Trump tariffs cast dovish shadow over ECB

Donald Trump’s planned tariffs on aluminum and steel cast a dovish cloud over Thursday’s ECB meeting, although the governing council’s removal of reference to the potential expansion of quantitative easing indicated it is ultimately committed to tightening money policy.

Trump tariffs cast dovish shadow over ECB

The interest rate on the main refinancing operations, the marginal lending facility and the deposit facility remained unchanged at zero, 0.25% and -0.4% respectively.

The statement accompanying the decision had removed reference to the governing council’s readiness to increase the asset purchase programme in terms of size or duration if the outlook became less favourable.

Premier Global Alpha Growth manager Jake Robbins described the removal of the reference to the bond-buying programme’s possible extension as “slightly unexpected”, although added protectionism still weighed on ECB monetary policy.

“Given the risks around global trade as a result of US imposed tariffs and some extra political risk in Italy, it is unlikely that the ECB will move any faster than markets expect anytime soon, particularly given inflation remains subdued well below their targets,” Robbins said.

ECB president Mario Draghi raised concerns about international relations in his press conference following the decision.

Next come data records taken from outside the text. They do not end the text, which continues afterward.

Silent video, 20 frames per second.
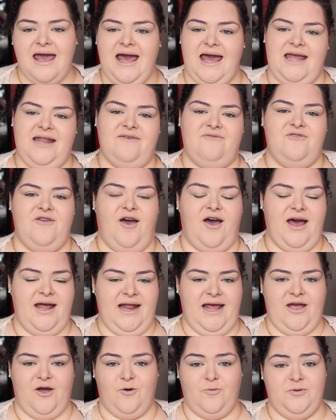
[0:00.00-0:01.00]
And if
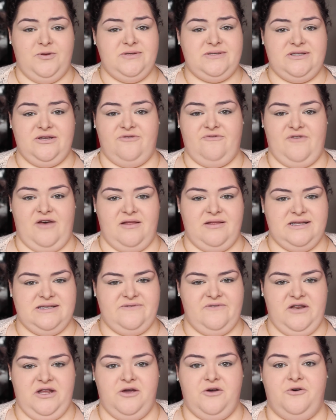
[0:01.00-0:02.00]
not, I hope you still found
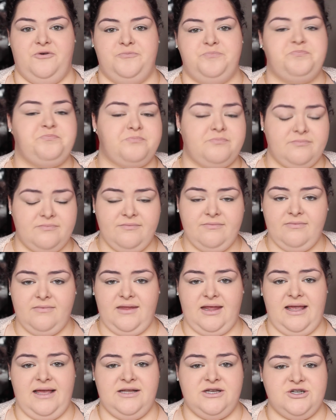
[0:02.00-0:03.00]
this video
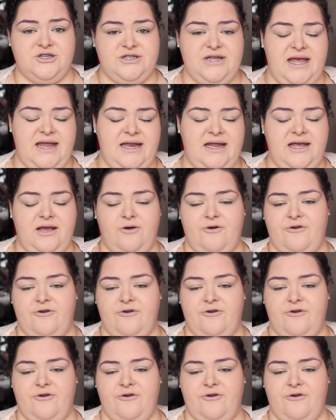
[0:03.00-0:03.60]
entertaining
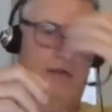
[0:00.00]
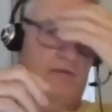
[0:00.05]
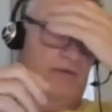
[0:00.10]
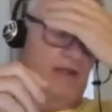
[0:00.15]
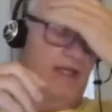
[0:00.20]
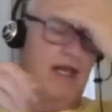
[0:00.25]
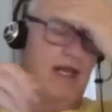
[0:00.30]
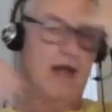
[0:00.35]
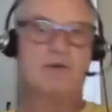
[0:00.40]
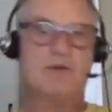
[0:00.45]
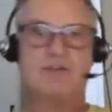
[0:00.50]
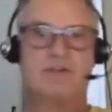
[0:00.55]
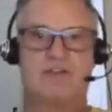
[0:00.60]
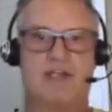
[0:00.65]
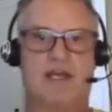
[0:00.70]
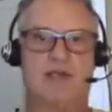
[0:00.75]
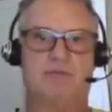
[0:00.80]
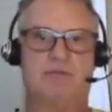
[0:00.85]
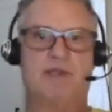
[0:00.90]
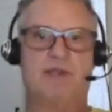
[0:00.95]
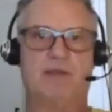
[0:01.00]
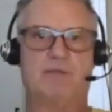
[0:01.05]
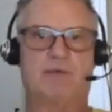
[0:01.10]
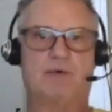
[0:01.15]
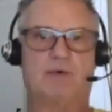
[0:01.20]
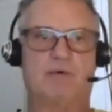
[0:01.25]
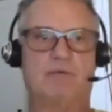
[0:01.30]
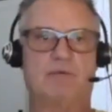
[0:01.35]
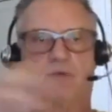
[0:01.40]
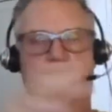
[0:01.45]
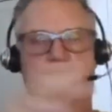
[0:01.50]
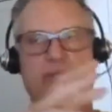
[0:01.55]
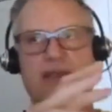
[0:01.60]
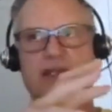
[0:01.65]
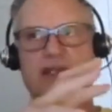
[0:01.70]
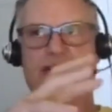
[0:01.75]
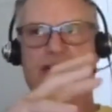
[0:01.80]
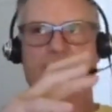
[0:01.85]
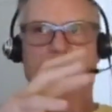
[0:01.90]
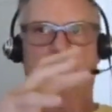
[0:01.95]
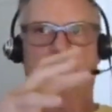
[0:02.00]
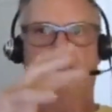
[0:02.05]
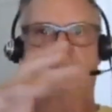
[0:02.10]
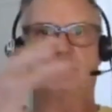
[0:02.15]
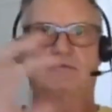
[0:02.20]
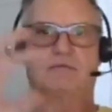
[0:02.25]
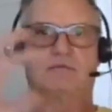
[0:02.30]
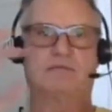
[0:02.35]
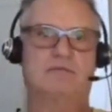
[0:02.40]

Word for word: The outside people, the media,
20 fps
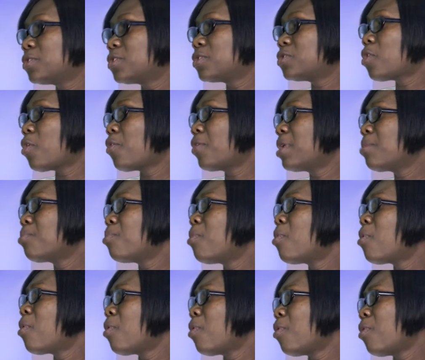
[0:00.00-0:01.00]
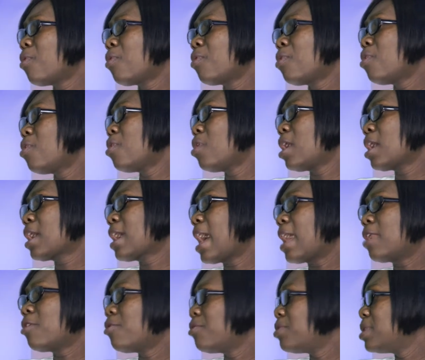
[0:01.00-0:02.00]
storing more
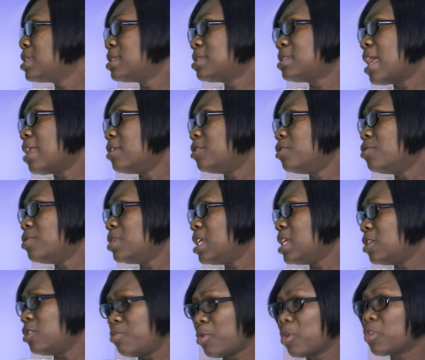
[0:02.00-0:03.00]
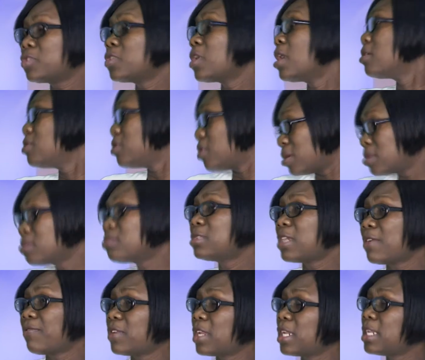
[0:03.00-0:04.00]
calories than you need, because you're
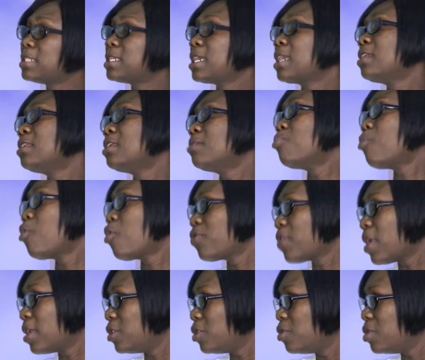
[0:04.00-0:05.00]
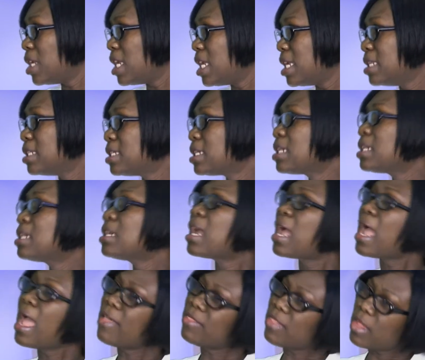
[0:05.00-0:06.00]
definitely taking in more than you need.
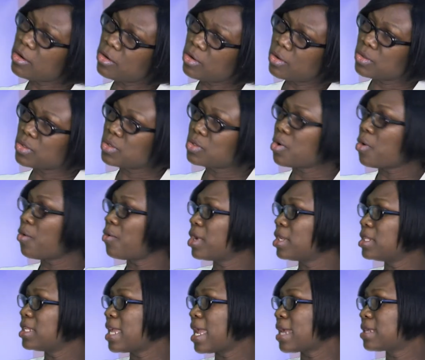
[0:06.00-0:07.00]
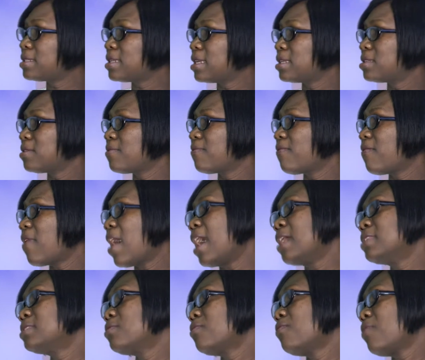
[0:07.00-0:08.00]
And then you're storing the excess in
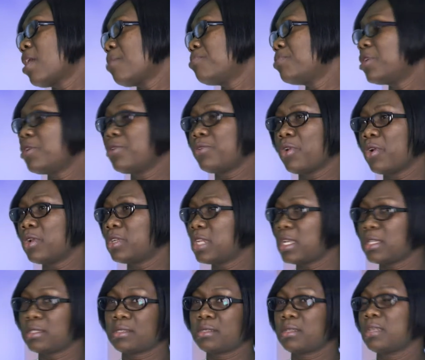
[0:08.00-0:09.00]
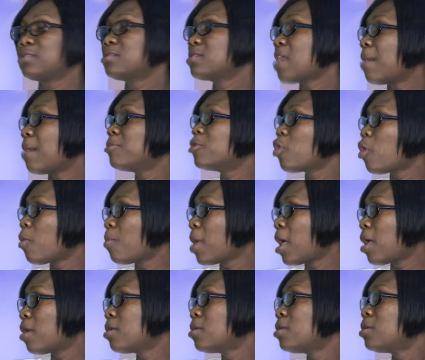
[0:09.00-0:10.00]
fat over a period. It's
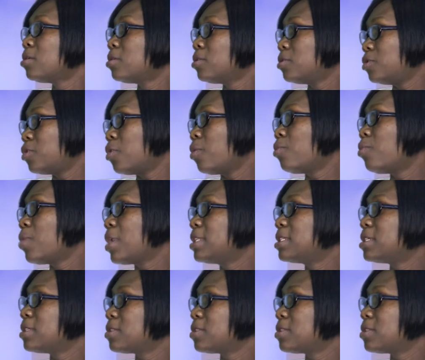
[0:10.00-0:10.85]
abnormal. Your weight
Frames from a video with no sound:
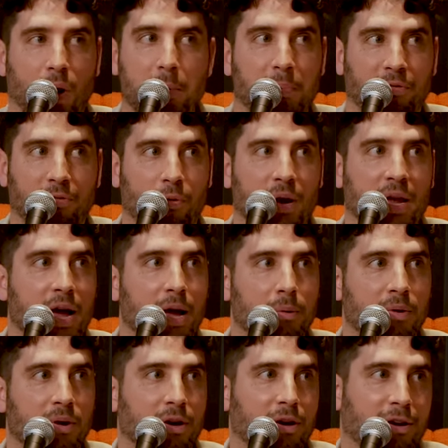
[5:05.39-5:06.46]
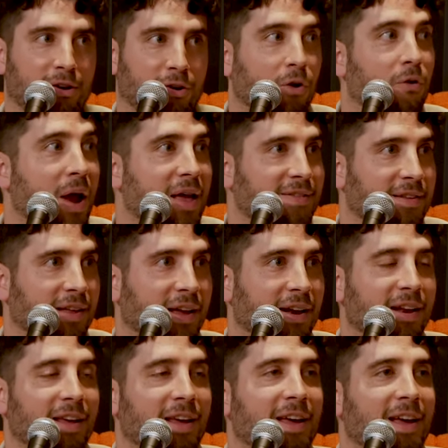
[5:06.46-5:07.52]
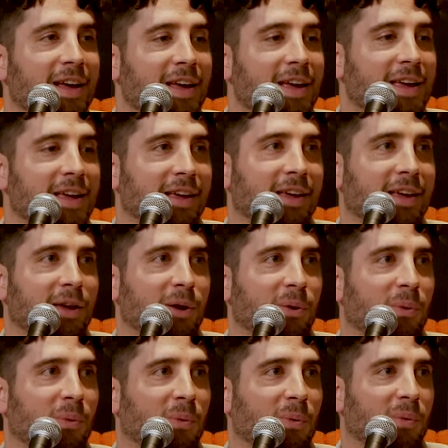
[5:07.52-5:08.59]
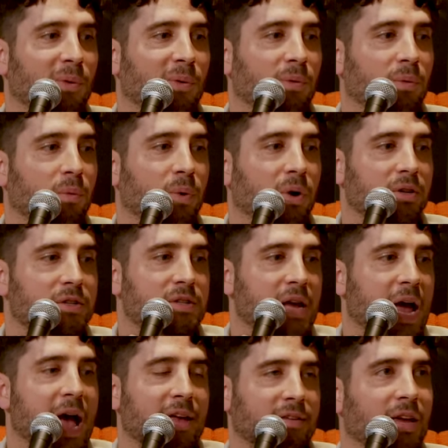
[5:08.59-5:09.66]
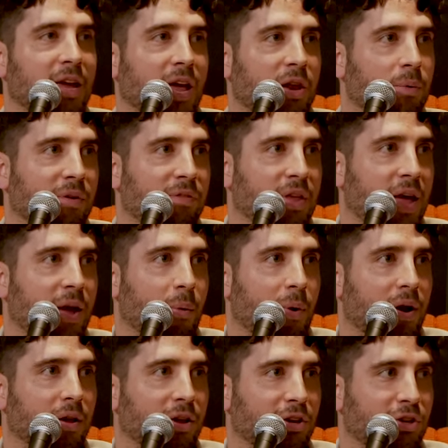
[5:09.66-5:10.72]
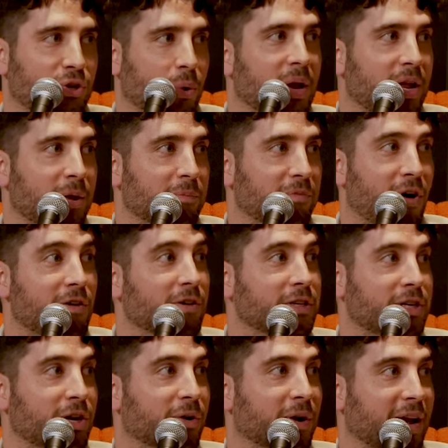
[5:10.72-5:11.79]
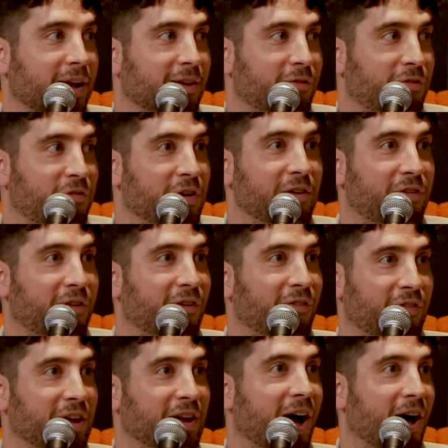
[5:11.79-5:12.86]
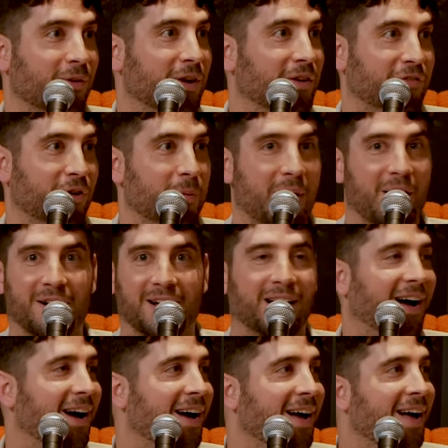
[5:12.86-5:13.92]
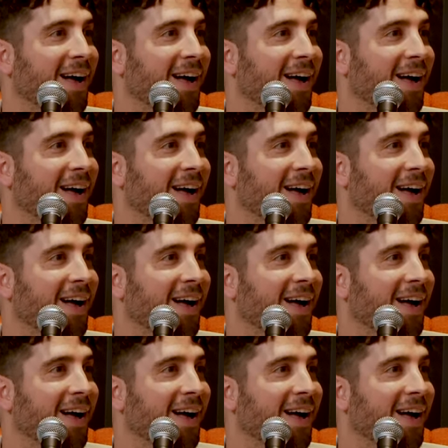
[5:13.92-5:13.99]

right before he got arrested, he was asking anyone if they want to join him volunteering at Feed Hungry for America.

Last week the S&P 500 fell 1.3% on fears of a global trade war as Trump announced the US was adopting tariffs of 25% on steel and 10% on aluminium.

Blackrock head of global fixed income strategy Marilyn Watson said she was surprised Draghi only commented on the negative implications of tariffs, but did not reference the upside from US tax cuts and fiscal loosening, alongside global economic growth. However, Watson said this was consistent with Draghi’s dovish view.

M&G deputy head of retail fixed interest Stefan Isaacs said while the ECB noted the risk of protectionism, as well as the strength of the euro, it also upped its growth forecast to 2.4%.

“The next steps will likely be an announcement around a further reduction of their asset purchase programme before eventually ending these purchases later this year. Interest rate hikes may follow in 2019,” Isaacs said.

He added: “This approach is consistent with above trend economic growth, a continued reduction in the output gap and gradual upward pressure on inflation towards target. The result may further pressure government bond yields especially at the front end, is likely to benefit cyclical industries, and should continue to prove supportive of risk assets.”